- [Problem details]: Only the lines that include "with" should be copied from the data below.
* * *
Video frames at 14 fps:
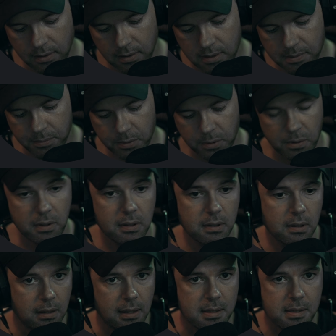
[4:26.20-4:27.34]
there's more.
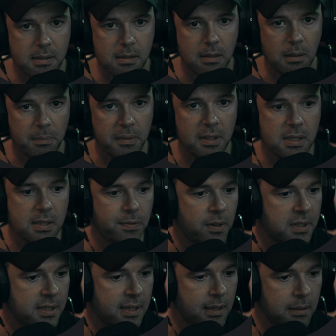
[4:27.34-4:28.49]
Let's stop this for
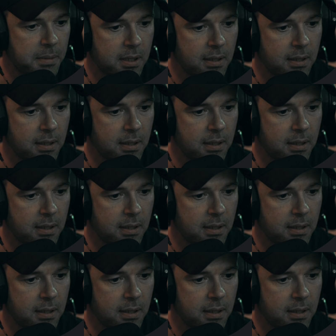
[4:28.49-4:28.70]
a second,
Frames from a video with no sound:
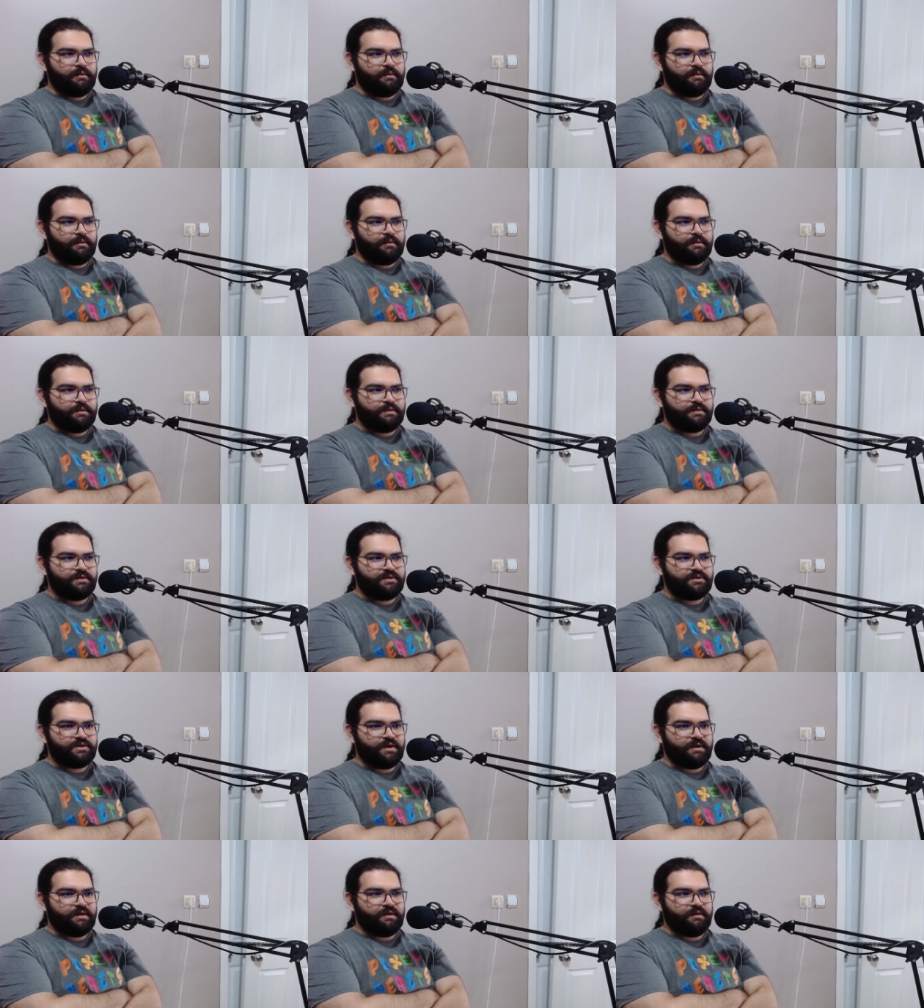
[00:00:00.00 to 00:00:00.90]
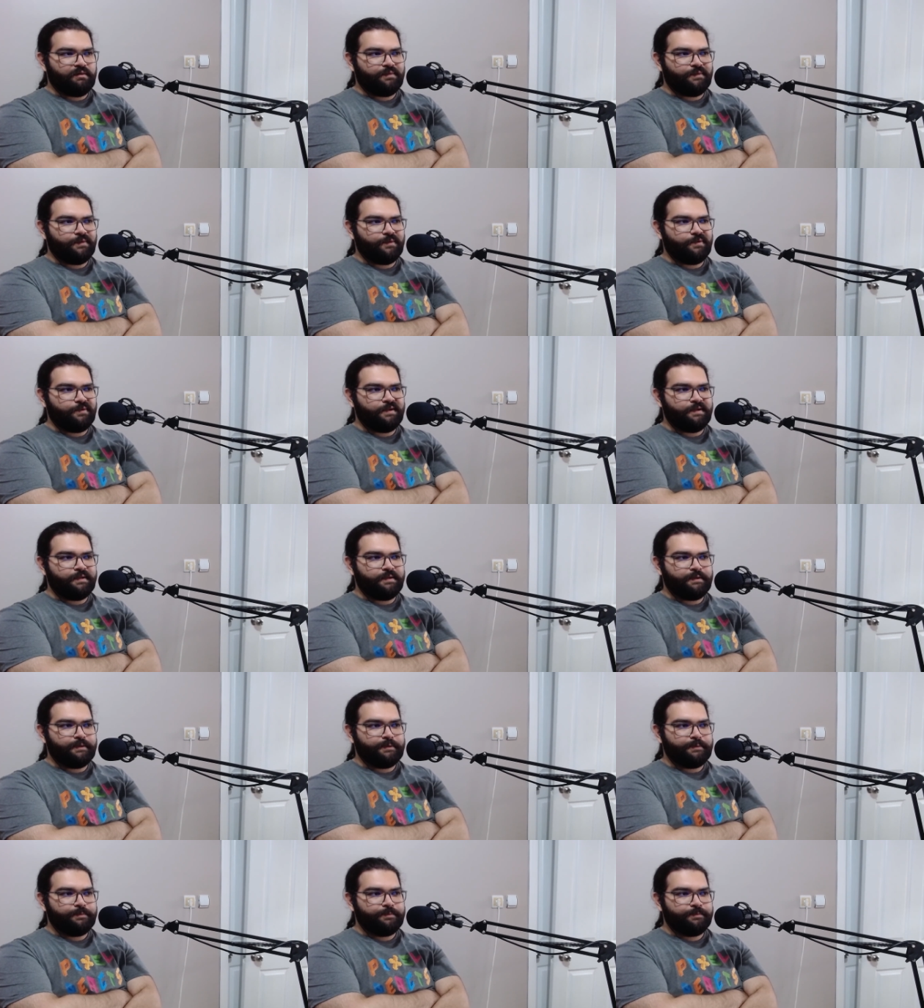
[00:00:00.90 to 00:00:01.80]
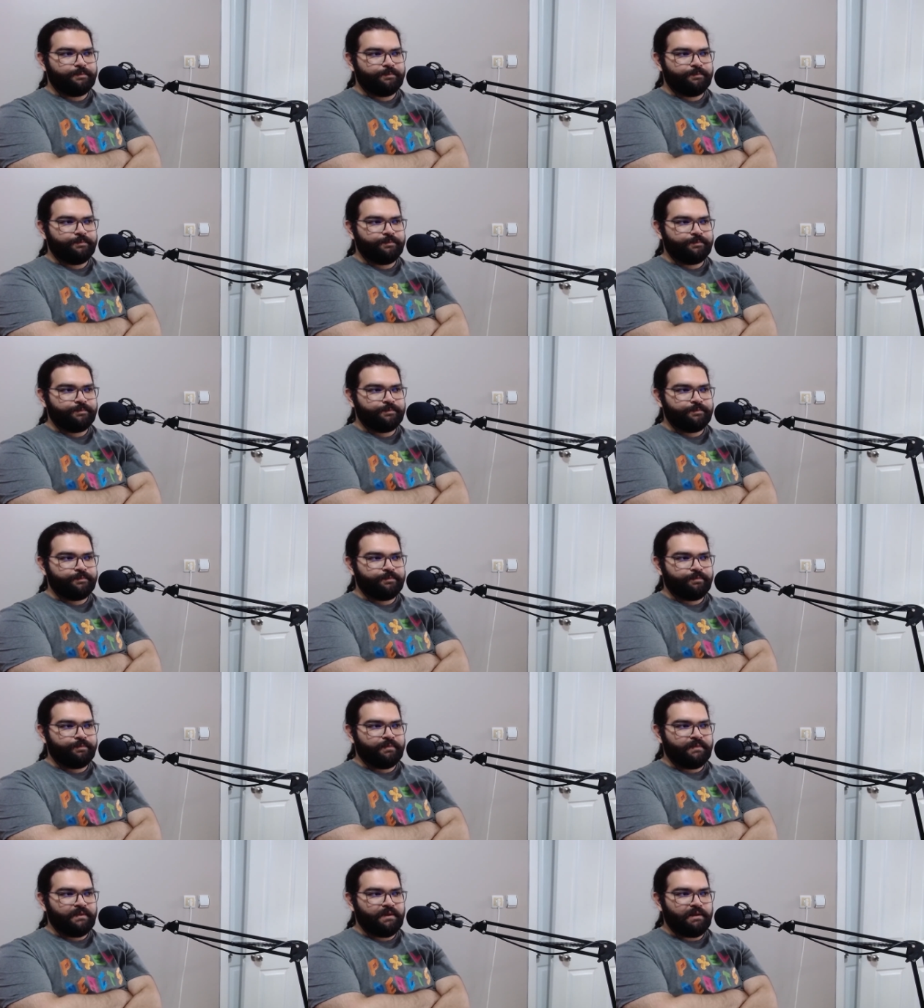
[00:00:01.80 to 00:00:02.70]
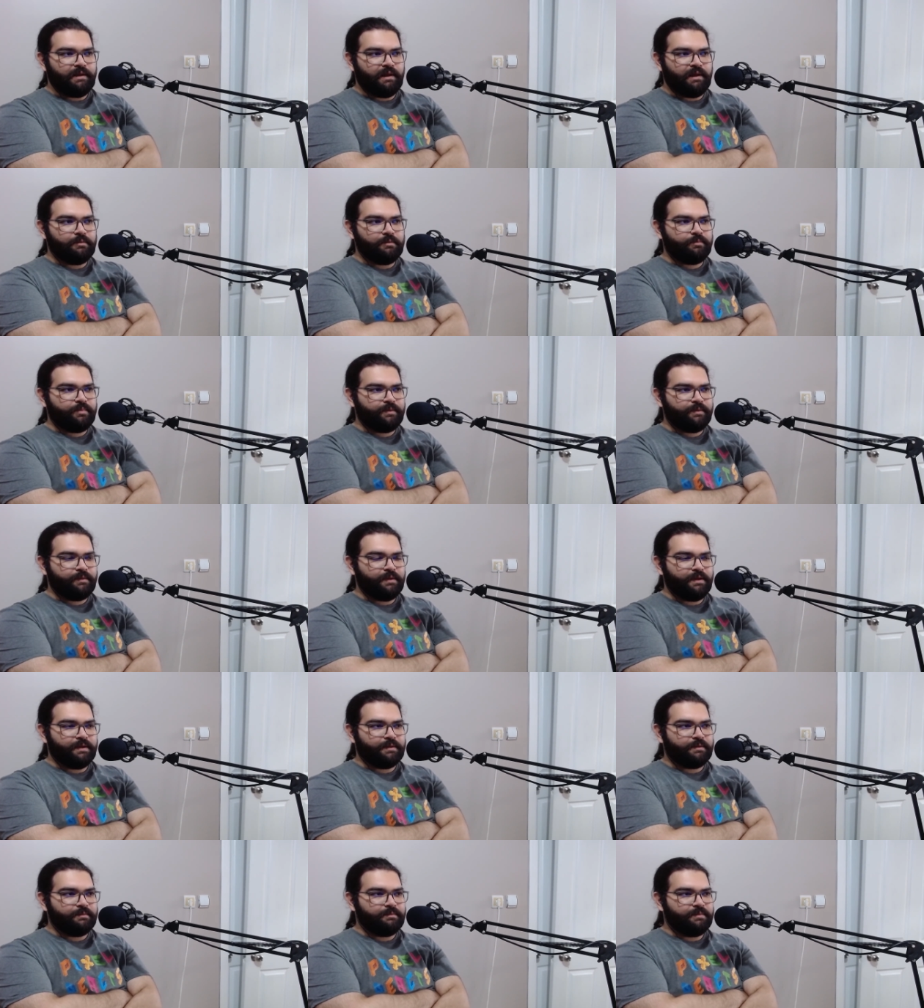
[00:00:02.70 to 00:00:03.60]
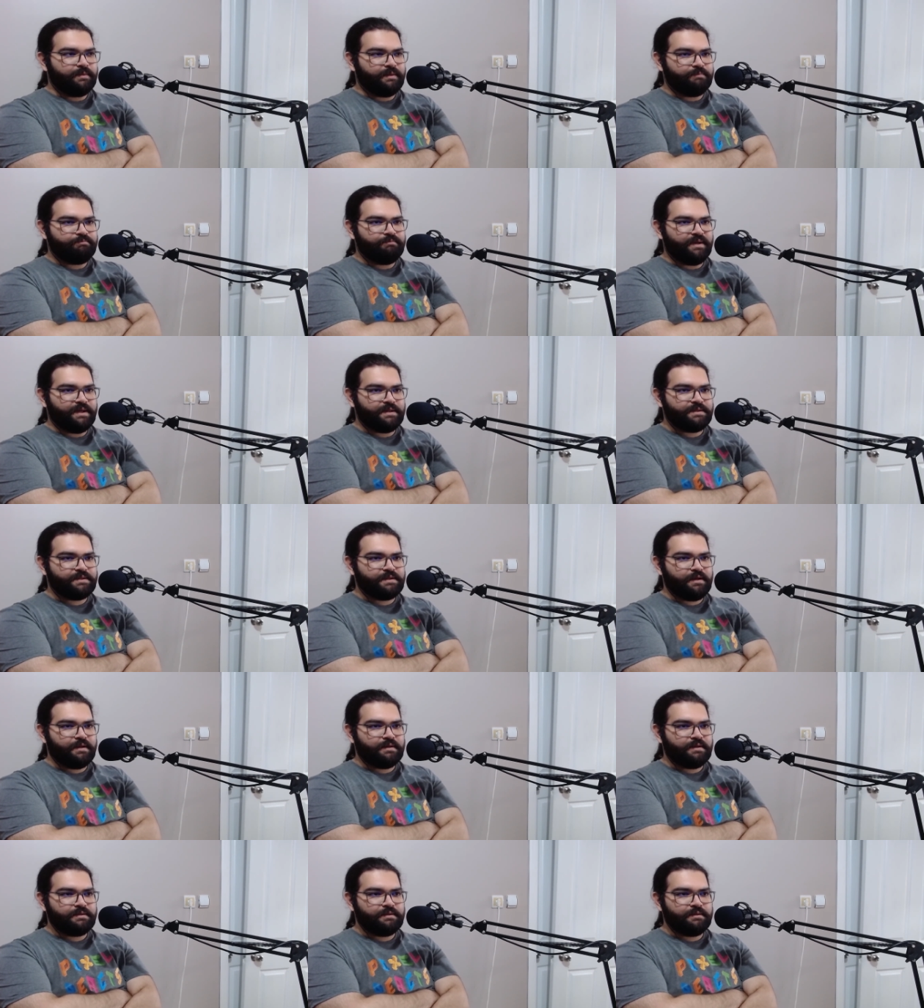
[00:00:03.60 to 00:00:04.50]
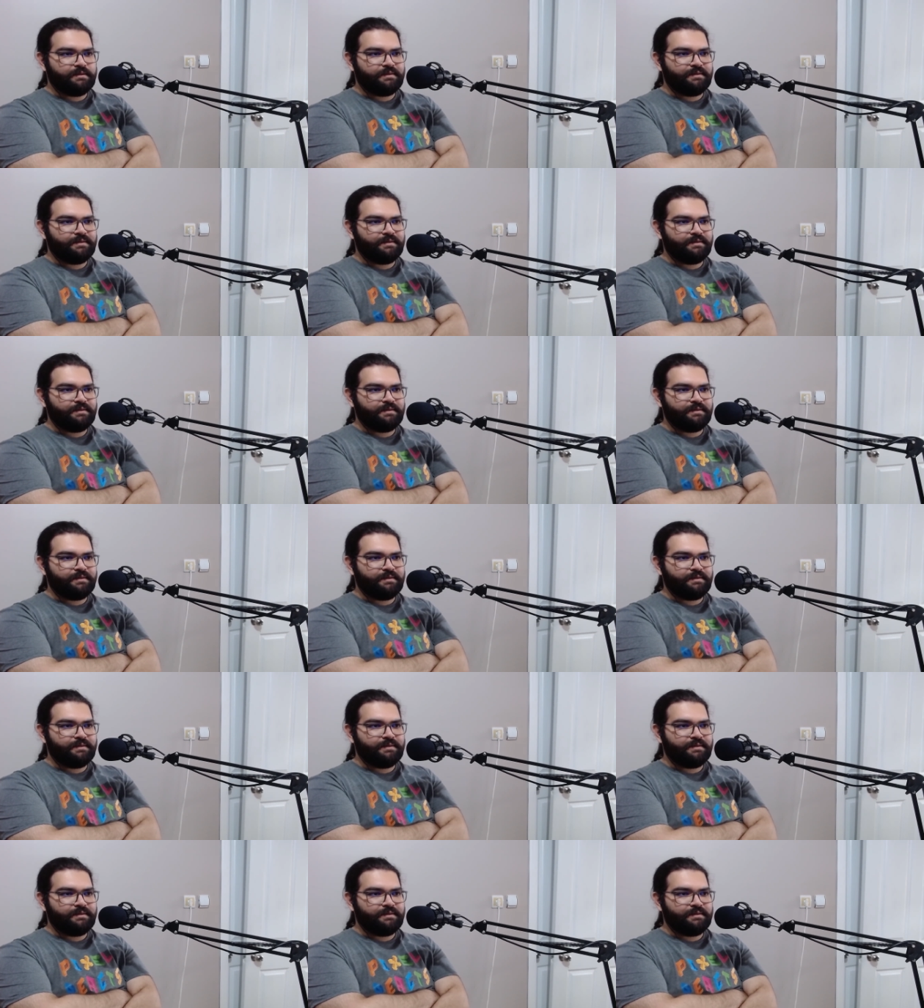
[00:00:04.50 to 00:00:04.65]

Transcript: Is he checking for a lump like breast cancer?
* * *
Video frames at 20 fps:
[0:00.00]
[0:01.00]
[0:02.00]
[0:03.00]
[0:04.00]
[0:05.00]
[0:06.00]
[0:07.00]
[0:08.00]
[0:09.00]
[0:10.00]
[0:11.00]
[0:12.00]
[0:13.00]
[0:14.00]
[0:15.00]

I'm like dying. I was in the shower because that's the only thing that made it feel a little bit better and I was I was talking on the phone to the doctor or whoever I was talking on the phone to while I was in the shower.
* * *
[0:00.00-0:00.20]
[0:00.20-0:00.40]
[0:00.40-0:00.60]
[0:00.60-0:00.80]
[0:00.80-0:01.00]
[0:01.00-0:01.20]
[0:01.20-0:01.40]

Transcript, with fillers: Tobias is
* * *
- [Expected output]:
Frames from a video with no sound:
Transcript, with fillers: Tobias is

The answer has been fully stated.